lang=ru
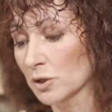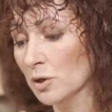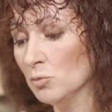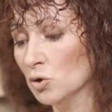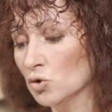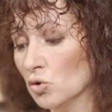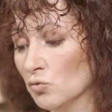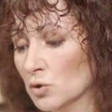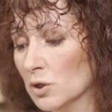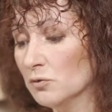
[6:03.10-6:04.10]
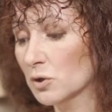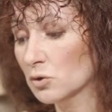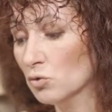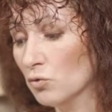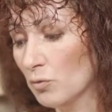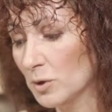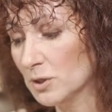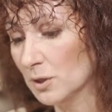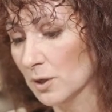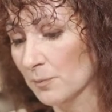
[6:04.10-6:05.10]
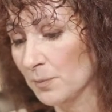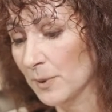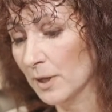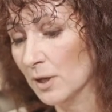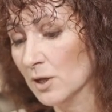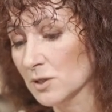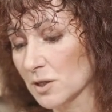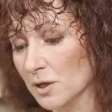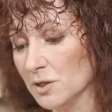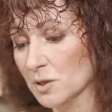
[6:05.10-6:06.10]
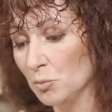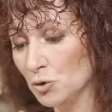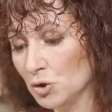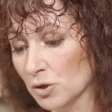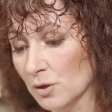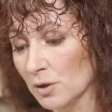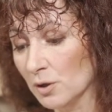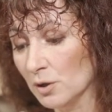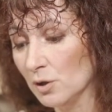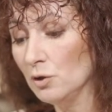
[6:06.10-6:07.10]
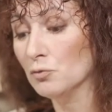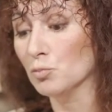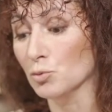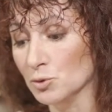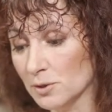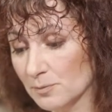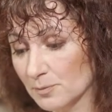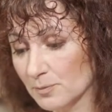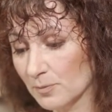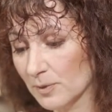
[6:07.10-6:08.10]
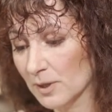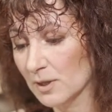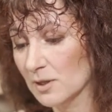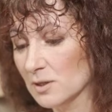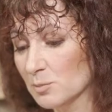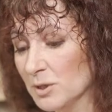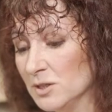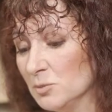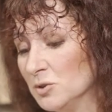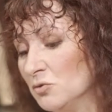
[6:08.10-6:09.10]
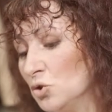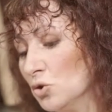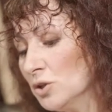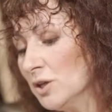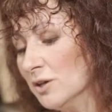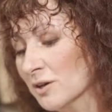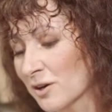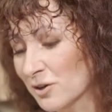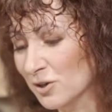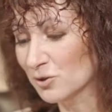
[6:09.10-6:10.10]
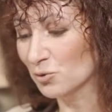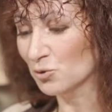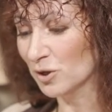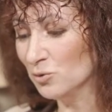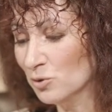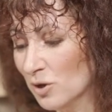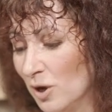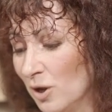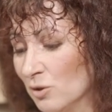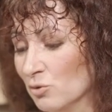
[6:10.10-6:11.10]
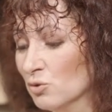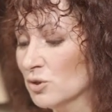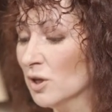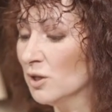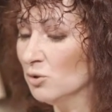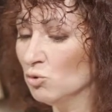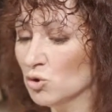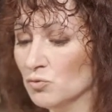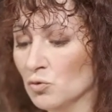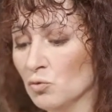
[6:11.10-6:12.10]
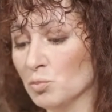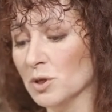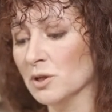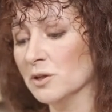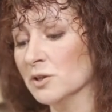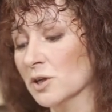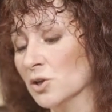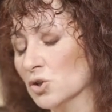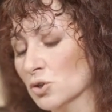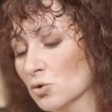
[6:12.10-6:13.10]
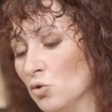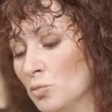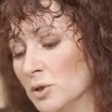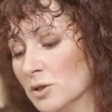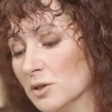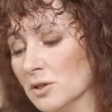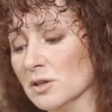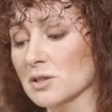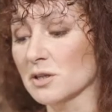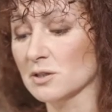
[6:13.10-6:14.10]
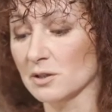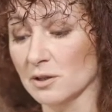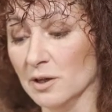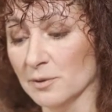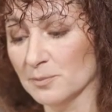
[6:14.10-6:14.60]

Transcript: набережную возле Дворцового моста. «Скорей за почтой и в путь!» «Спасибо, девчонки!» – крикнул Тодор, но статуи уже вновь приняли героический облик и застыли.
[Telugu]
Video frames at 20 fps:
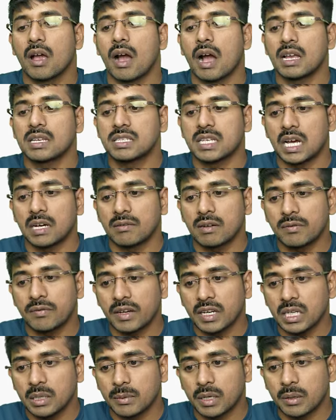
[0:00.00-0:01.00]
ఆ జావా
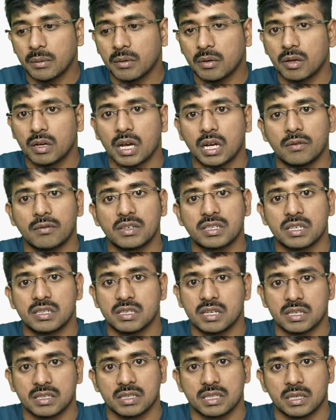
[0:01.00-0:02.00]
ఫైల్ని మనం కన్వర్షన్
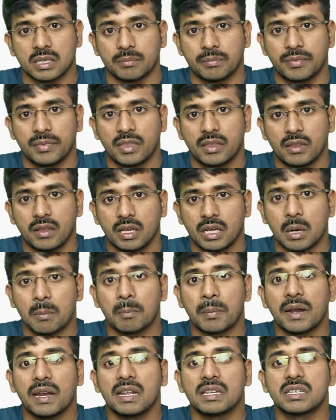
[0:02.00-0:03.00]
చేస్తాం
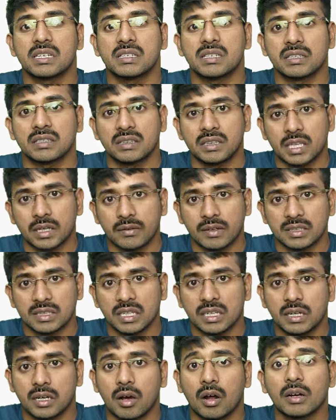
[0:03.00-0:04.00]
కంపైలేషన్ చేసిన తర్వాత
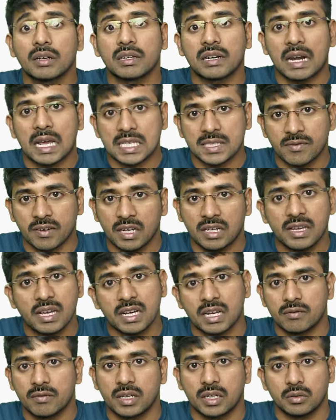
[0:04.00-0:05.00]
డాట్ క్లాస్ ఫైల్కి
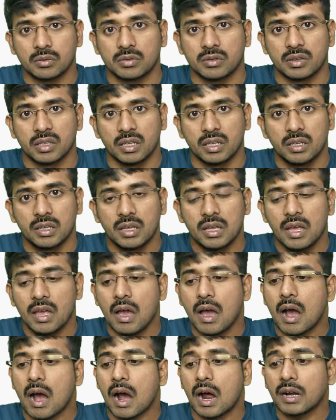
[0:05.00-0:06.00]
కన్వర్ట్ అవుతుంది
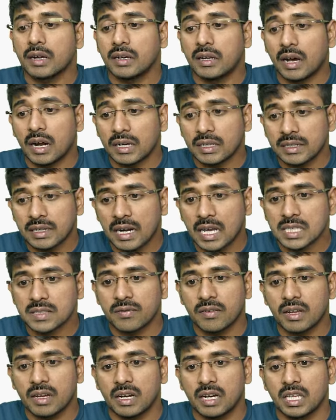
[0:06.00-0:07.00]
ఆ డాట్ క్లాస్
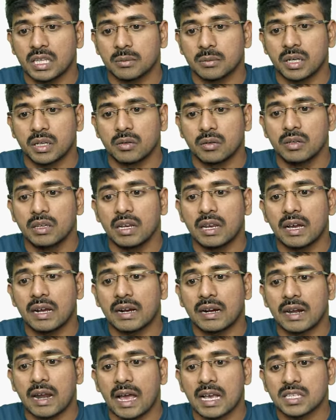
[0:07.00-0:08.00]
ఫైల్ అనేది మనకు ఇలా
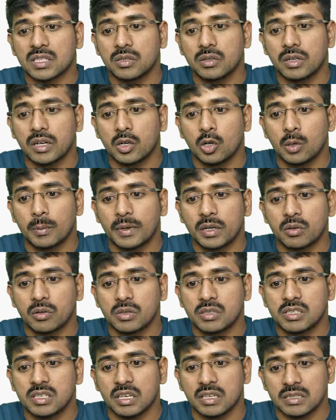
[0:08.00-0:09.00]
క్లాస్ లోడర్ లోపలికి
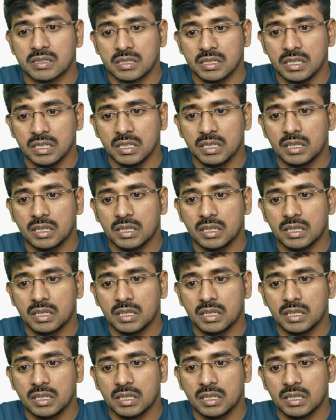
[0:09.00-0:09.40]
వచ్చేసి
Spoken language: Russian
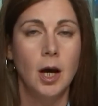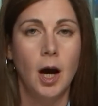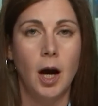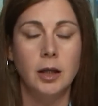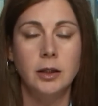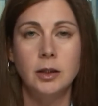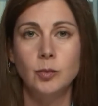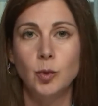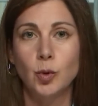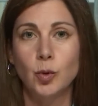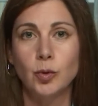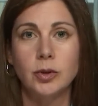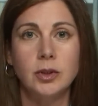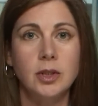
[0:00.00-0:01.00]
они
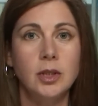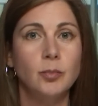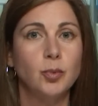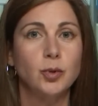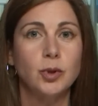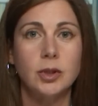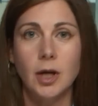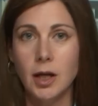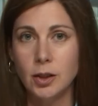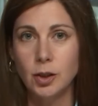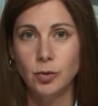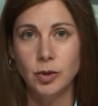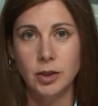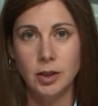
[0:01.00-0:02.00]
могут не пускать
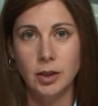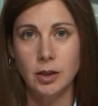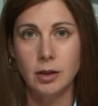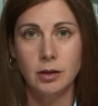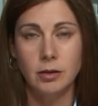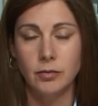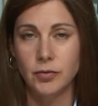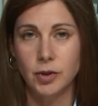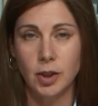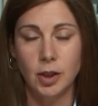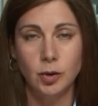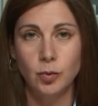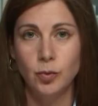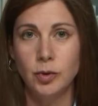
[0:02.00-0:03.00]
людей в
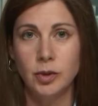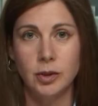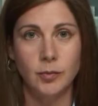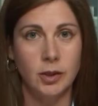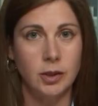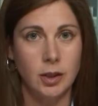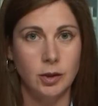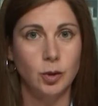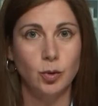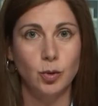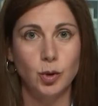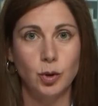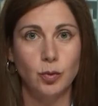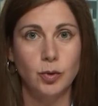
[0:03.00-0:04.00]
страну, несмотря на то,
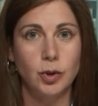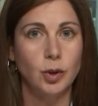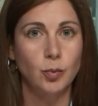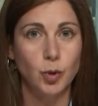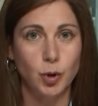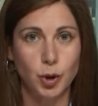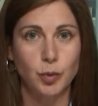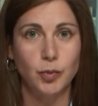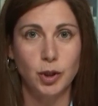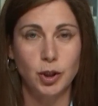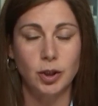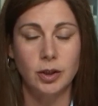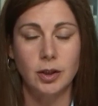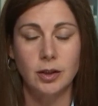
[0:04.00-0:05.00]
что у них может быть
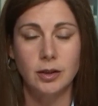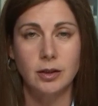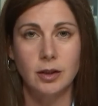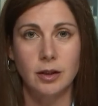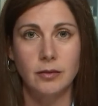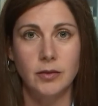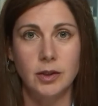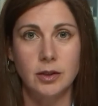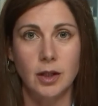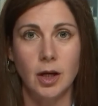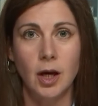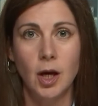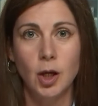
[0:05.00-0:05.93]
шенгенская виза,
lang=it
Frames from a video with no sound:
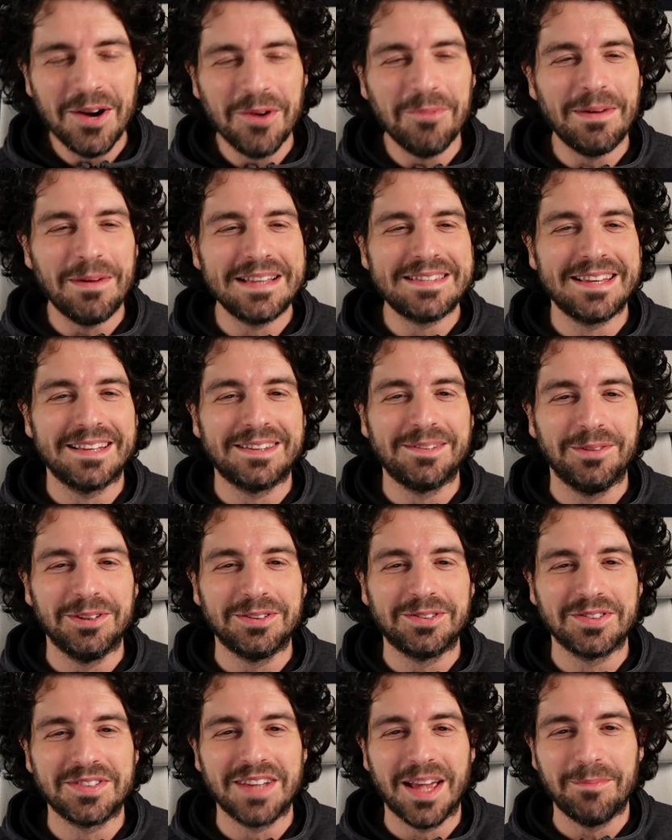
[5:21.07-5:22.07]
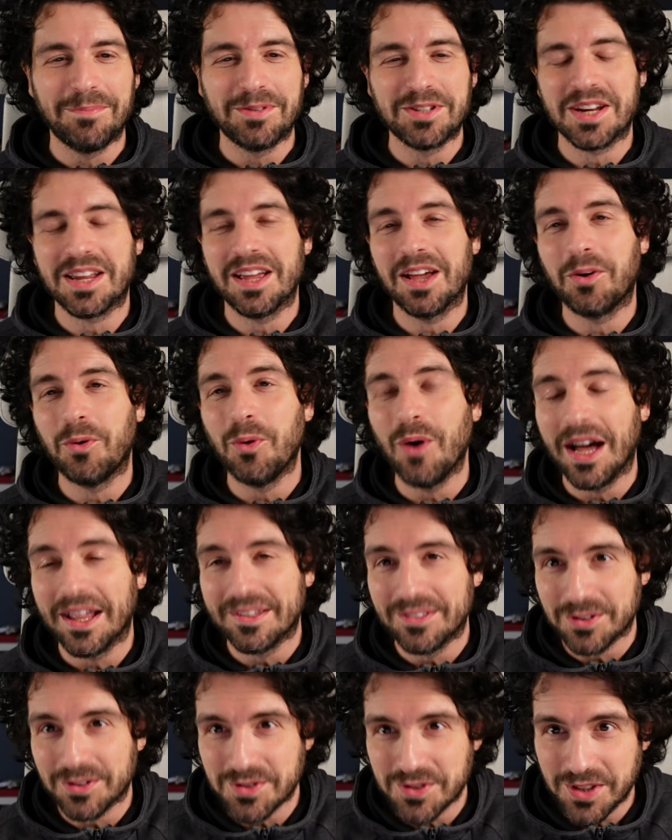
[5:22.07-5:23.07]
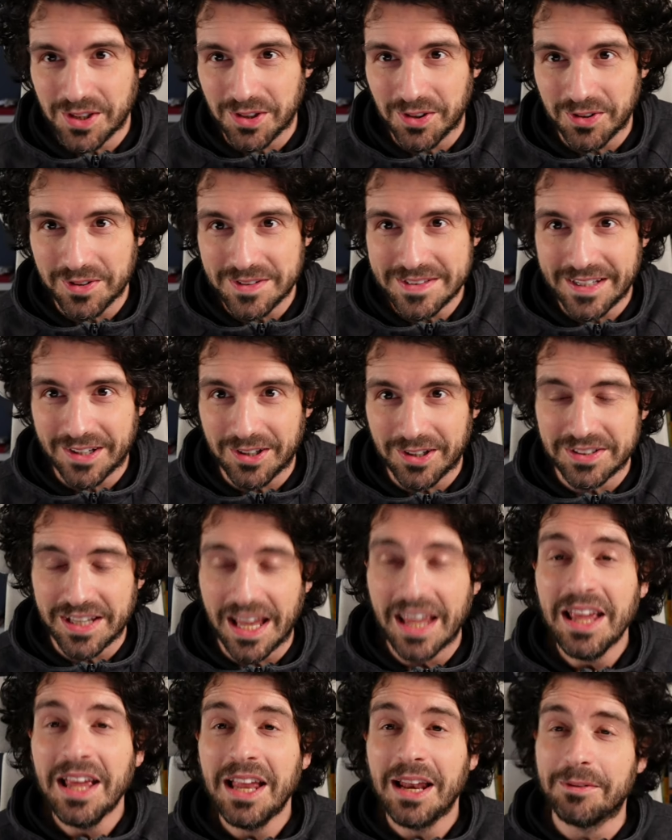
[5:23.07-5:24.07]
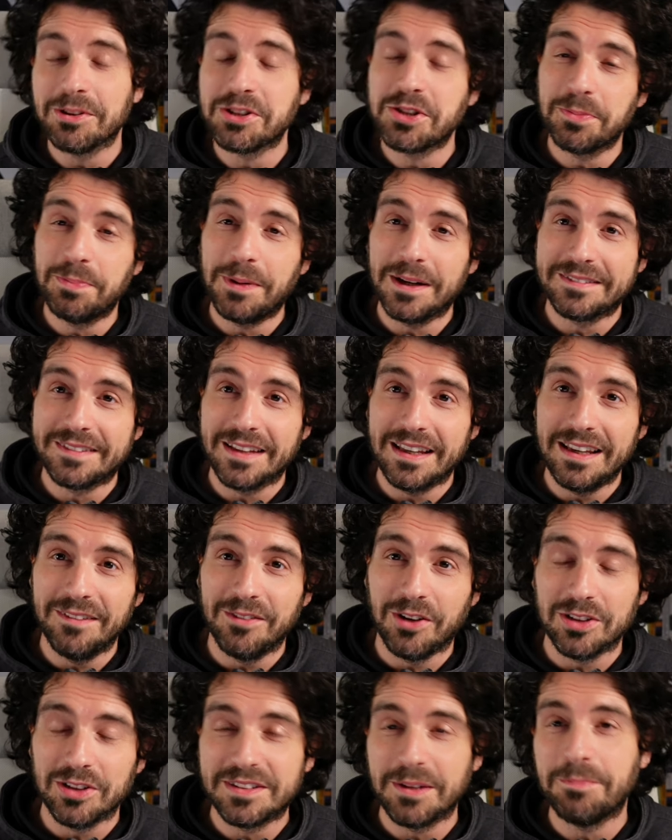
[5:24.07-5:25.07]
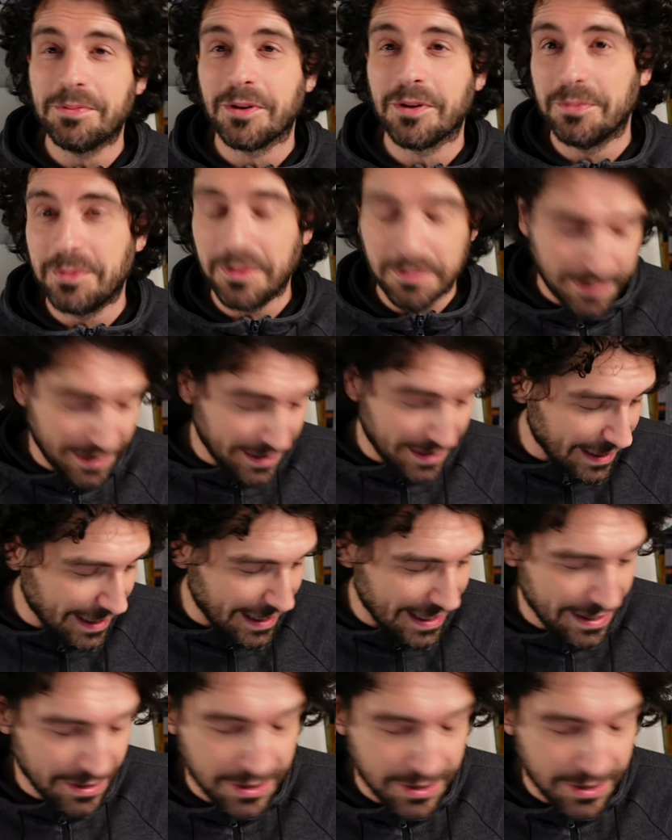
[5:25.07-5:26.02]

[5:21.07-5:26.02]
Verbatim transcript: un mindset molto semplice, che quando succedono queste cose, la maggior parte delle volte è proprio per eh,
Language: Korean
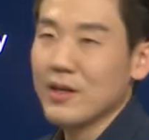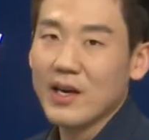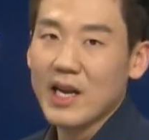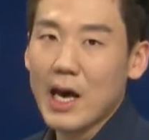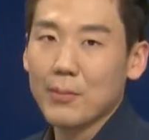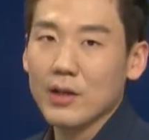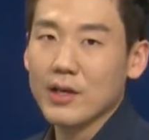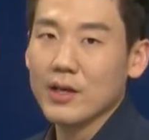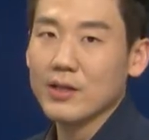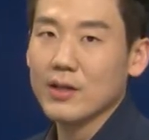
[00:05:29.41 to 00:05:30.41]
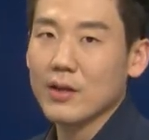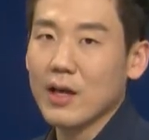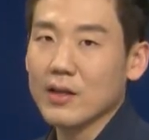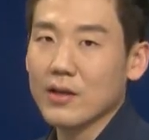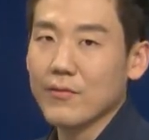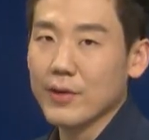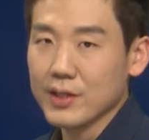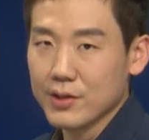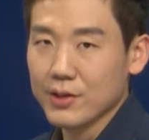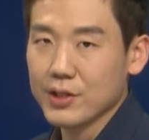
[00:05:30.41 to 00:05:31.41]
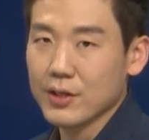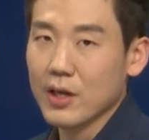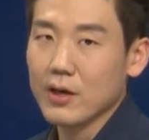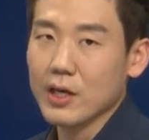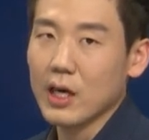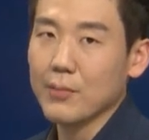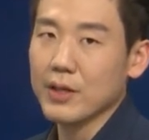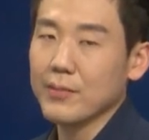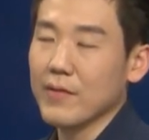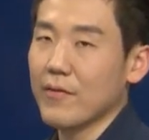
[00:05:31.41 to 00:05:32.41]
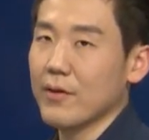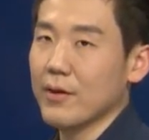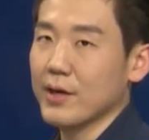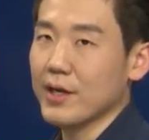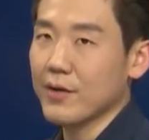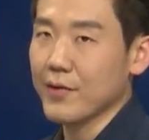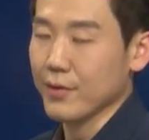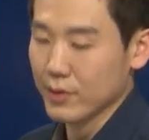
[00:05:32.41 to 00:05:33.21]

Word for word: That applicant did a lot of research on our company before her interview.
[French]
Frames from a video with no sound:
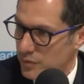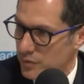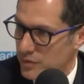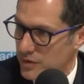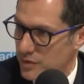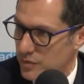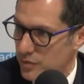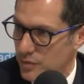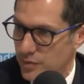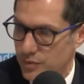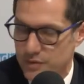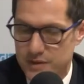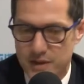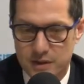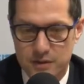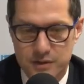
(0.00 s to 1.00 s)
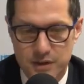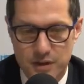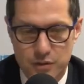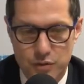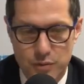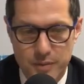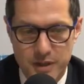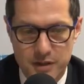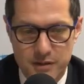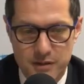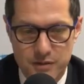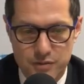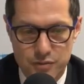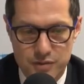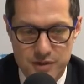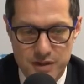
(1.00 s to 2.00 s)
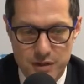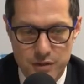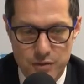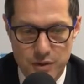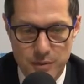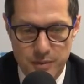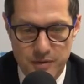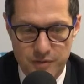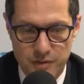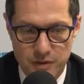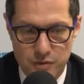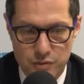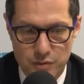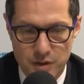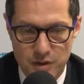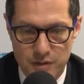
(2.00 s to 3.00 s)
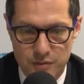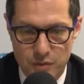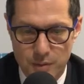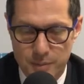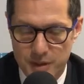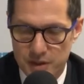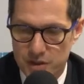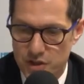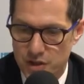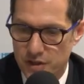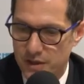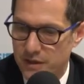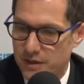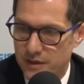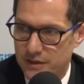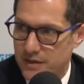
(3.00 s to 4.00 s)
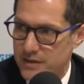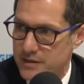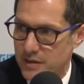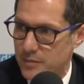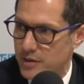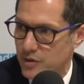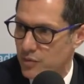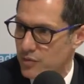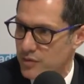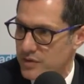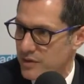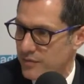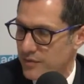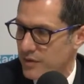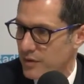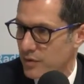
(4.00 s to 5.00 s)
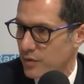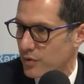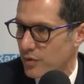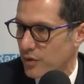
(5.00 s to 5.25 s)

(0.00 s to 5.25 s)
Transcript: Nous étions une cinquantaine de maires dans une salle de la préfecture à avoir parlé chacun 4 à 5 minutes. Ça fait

——————

Your objective: Return all of the material precisely as written. No picture belongs in it.

Response to the exercise:
lang=ru
[6:03.10-6:04.10]
[6:04.10-6:05.10]
[6:05.10-6:06.10]
[6:06.10-6:07.10]
[6:07.10-6:08.10]
[6:08.10-6:09.10]
[6:09.10-6:10.10]
[6:10.10-6:11.10]
[6:11.10-6:12.10]
[6:12.10-6:13.10]
[6:13.10-6:14.10]
[6:14.10-6:14.60]

Transcript: набережную возле Дворцового моста. «Скорей за почтой и в путь!» «Спасибо, девчонки!» – крикнул Тодор, но статуи уже вновь приняли героический облик и застыли.
[Telugu]
Video frames at 20 fps:
[0:00.00-0:01.00]
ఆ జావా
[0:01.00-0:02.00]
ఫైల్ని మనం కన్వర్షన్
[0:02.00-0:03.00]
చేస్తాం
[0:03.00-0:04.00]
కంపైలేషన్ చేసిన తర్వాత
[0:04.00-0:05.00]
డాట్ క్లాస్ ఫైల్కి
[0:05.00-0:06.00]
కన్వర్ట్ అవుతుంది
[0:06.00-0:07.00]
ఆ డాట్ క్లాస్
[0:07.00-0:08.00]
ఫైల్ అనేది మనకు ఇలా
[0:08.00-0:09.00]
క్లాస్ లోడర్ లోపలికి
[0:09.00-0:09.40]
వచ్చేసి
Spoken language: Russian
[0:00.00-0:01.00]
они
[0:01.00-0:02.00]
могут не пускать
[0:02.00-0:03.00]
людей в
[0:03.00-0:04.00]
страну, несмотря на то,
[0:04.00-0:05.00]
что у них может быть
[0:05.00-0:05.93]
шенгенская виза,
lang=it
Frames from a video with no sound:
[5:21.07-5:22.07]
[5:22.07-5:23.07]
[5:23.07-5:24.07]
[5:24.07-5:25.07]
[5:25.07-5:26.02]

[5:21.07-5:26.02]
Verbatim transcript: un mindset molto semplice, che quando succedono queste cose, la maggior parte delle volte è proprio per eh,
Language: Korean
[00:05:29.41 to 00:05:30.41]
[00:05:30.41 to 00:05:31.41]
[00:05:31.41 to 00:05:32.41]
[00:05:32.41 to 00:05:33.21]

Word for word: That applicant did a lot of research on our company before her interview.
[French]
Frames from a video with no sound:
(0.00 s to 1.00 s)
(1.00 s to 2.00 s)
(2.00 s to 3.00 s)
(3.00 s to 4.00 s)
(4.00 s to 5.00 s)
(5.00 s to 5.25 s)

(0.00 s to 5.25 s)
Transcript: Nous étions une cinquantaine de maires dans une salle de la préfecture à avoir parlé chacun 4 à 5 minutes. Ça fait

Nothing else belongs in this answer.